Одной из закономерностей развития китайского мифа является его стремительное
приближение к реальности. Со временем все сколько-нибудь абсурдные с точки
зрения здравого смысла сюжеты исчезали. Так, например, «вымывались» рассказы о
том, как один боец расправлялся с сотнями бойцов, призывая на помощь «тигров и
драконов с небес», а на смену ему приходил почти реальный монах, побеждающий
пять-шесть человек - вещь вполне допустимая. Таким образом общий сюжет как бы
выравнивался, становился доступным и приемлемым для слушателей этих устных
рассказов. Миф же при этом входил в реальность, «достраивая» ее в тех местах,
где она казалась слишком обыденной и серой. В самом деле, реальная история
становления ушу не очень динамична и занимает почти тысячелетие накопления и
кодификации знания. К тому же в ней немало вещей относится к области
трансцендентной и невыразимой словами, в частности, сам характер знания ушу.
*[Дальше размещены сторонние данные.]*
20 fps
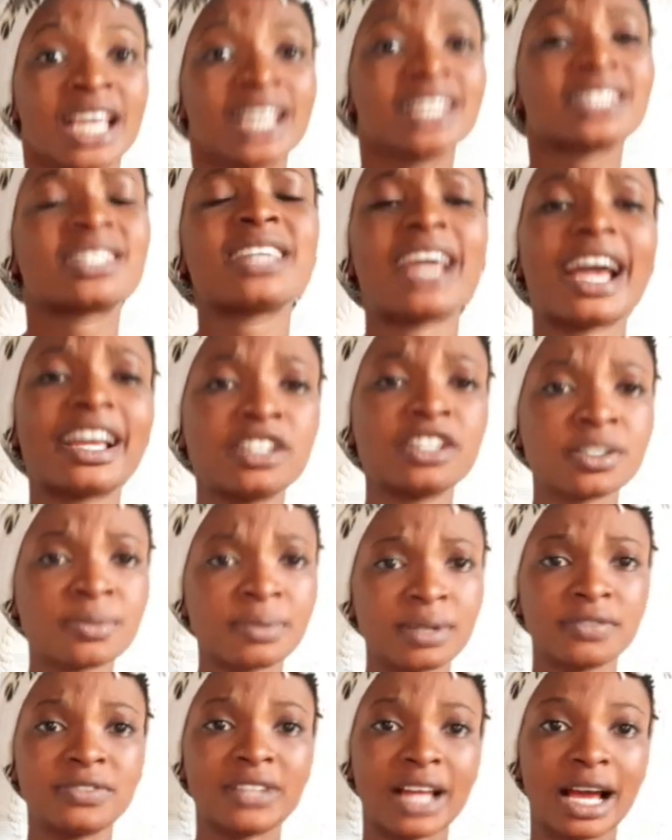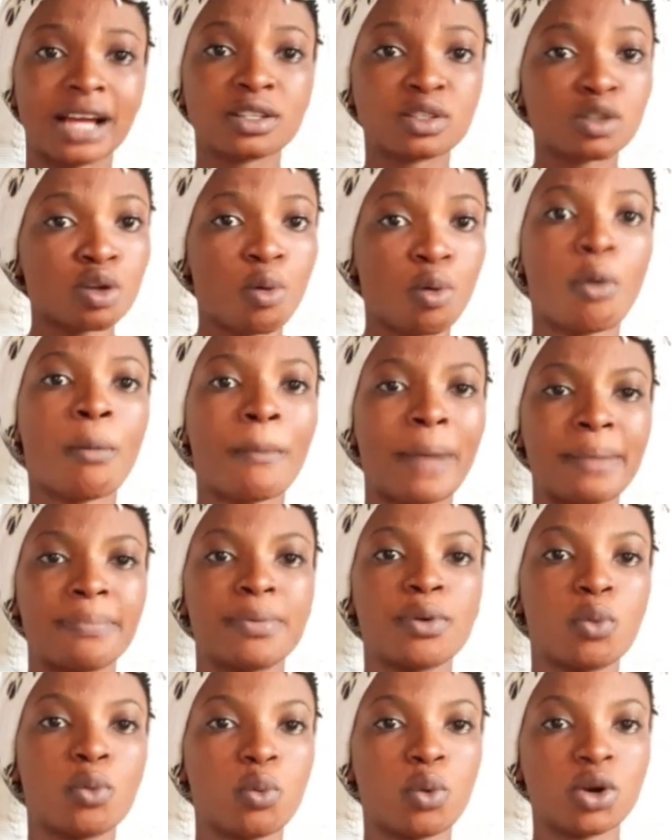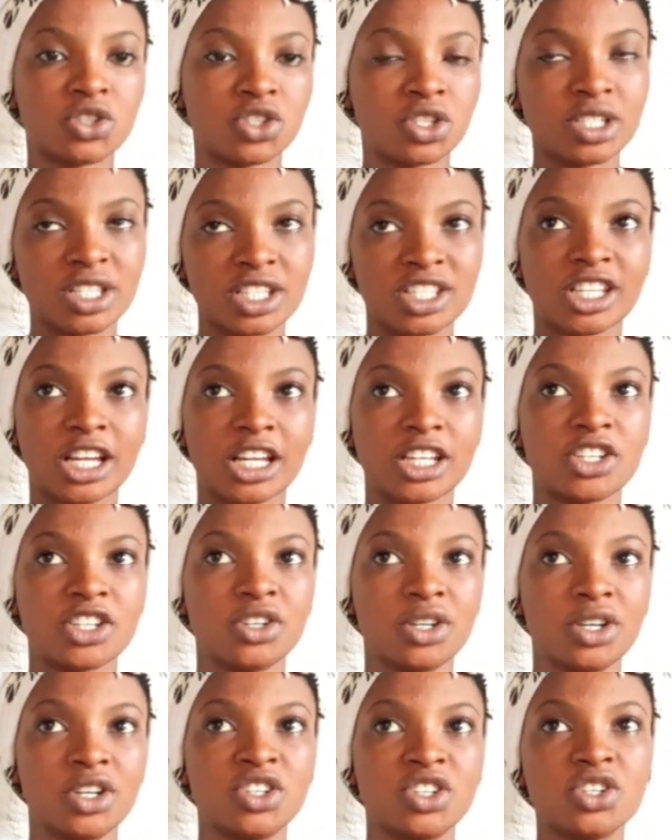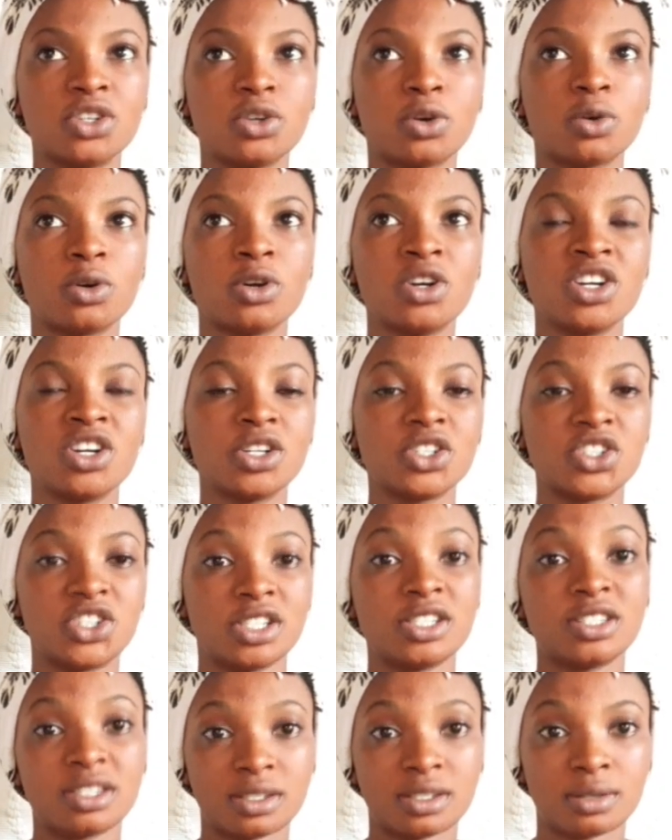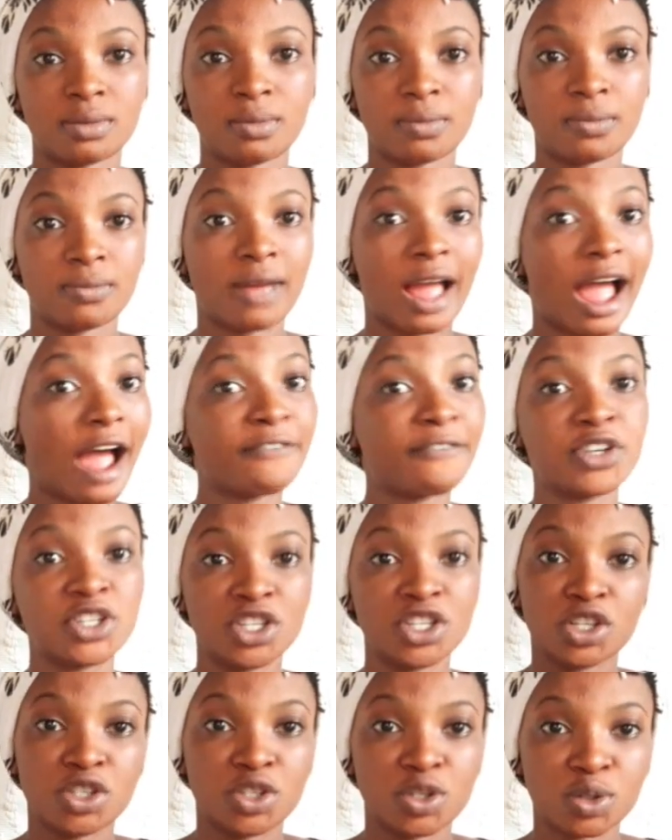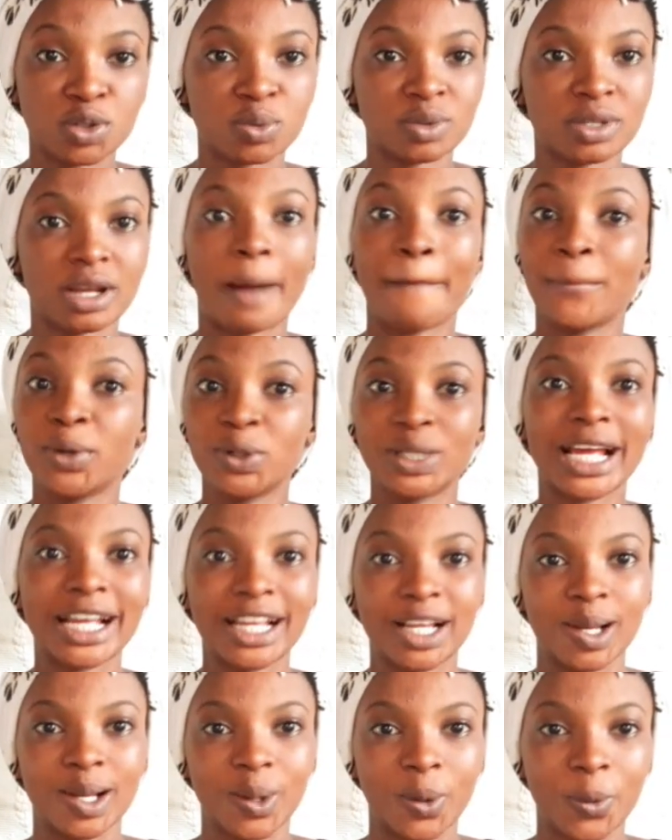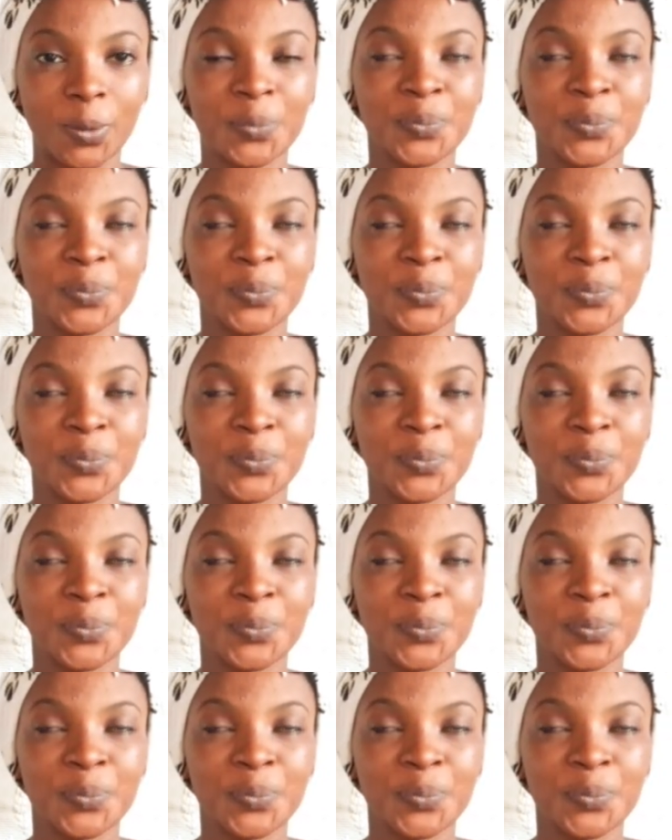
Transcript: See, I just believe that someone might be watching this and she's having issues with her mother-in-law.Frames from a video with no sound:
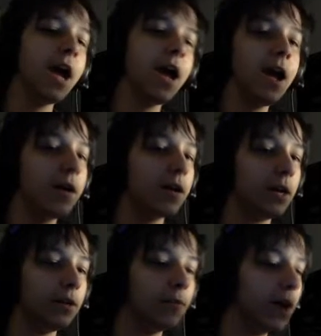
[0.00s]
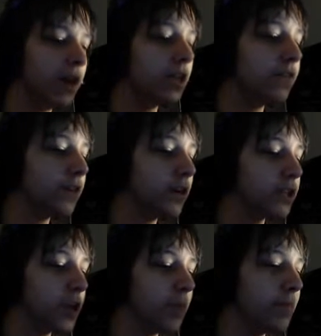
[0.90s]
Yeah, where I live there
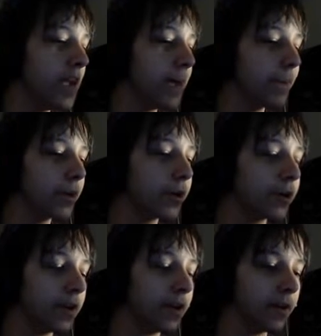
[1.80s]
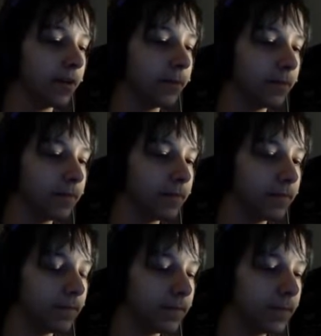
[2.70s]
is no damn Burger King.
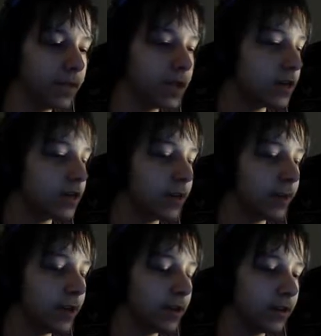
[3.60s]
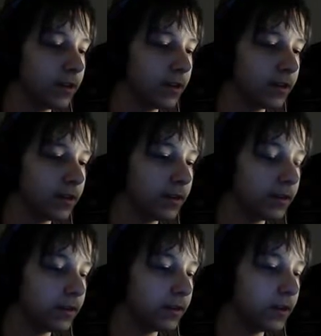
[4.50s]
God damn it.
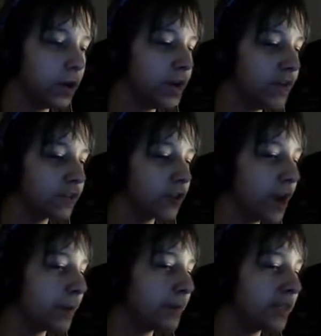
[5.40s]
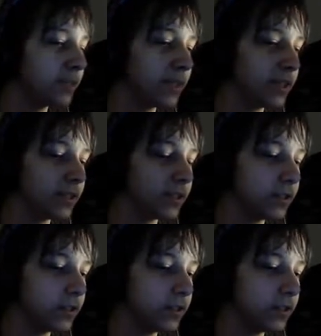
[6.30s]
All I have is crappy pizza places.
Миф же привносит не только яркость видимой коллизии, но и освящает ушу именами
и образами «истинных людей» - Бодхидхармы, Хуанди, Лао-цзы, Конфуция, каждому
из которых отводилась немалая роль в развитии ушу. Предание о Бодхидхарме
сумело решить проблему первооснователя боевых искусств единым росчерком пера,
подарив поклонникам ушу яркий и сильный образ.